EXTRACTED MATERIAL:
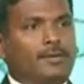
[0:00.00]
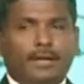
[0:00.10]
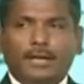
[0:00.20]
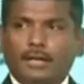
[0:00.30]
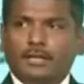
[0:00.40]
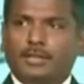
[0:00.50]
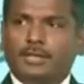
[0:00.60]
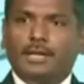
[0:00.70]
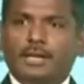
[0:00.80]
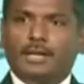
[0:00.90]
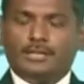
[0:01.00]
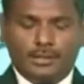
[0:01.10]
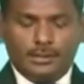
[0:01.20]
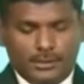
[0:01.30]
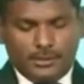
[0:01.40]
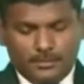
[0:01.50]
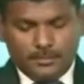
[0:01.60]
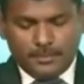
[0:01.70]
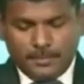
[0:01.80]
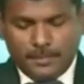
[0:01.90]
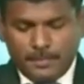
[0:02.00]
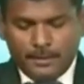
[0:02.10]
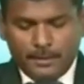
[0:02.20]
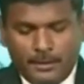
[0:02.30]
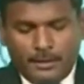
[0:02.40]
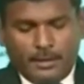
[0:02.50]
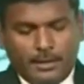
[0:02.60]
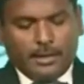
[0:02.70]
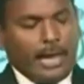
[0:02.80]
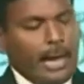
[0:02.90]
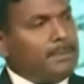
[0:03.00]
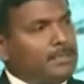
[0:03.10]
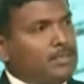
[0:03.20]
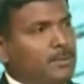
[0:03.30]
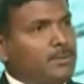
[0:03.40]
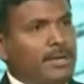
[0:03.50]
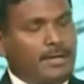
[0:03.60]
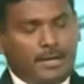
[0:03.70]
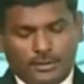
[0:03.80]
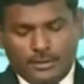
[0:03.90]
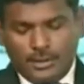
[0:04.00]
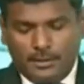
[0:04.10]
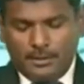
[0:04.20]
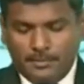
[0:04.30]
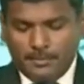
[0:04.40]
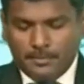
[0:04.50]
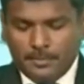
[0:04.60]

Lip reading: country industry delegations, captains from the industry,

WHAT IS NEEDED:
Without any pictures, return the material above exactly.

WRITTEN RESPONSE:
[0:00.00]
[0:00.10]
[0:00.20]
[0:00.30]
[0:00.40]
[0:00.50]
[0:00.60]
[0:00.70]
[0:00.80]
[0:00.90]
[0:01.00]
[0:01.10]
[0:01.20]
[0:01.30]
[0:01.40]
[0:01.50]
[0:01.60]
[0:01.70]
[0:01.80]
[0:01.90]
[0:02.00]
[0:02.10]
[0:02.20]
[0:02.30]
[0:02.40]
[0:02.50]
[0:02.60]
[0:02.70]
[0:02.80]
[0:02.90]
[0:03.00]
[0:03.10]
[0:03.20]
[0:03.30]
[0:03.40]
[0:03.50]
[0:03.60]
[0:03.70]
[0:03.80]
[0:03.90]
[0:04.00]
[0:04.10]
[0:04.20]
[0:04.30]
[0:04.40]
[0:04.50]
[0:04.60]

Lip reading: country industry delegations, captains from the industry,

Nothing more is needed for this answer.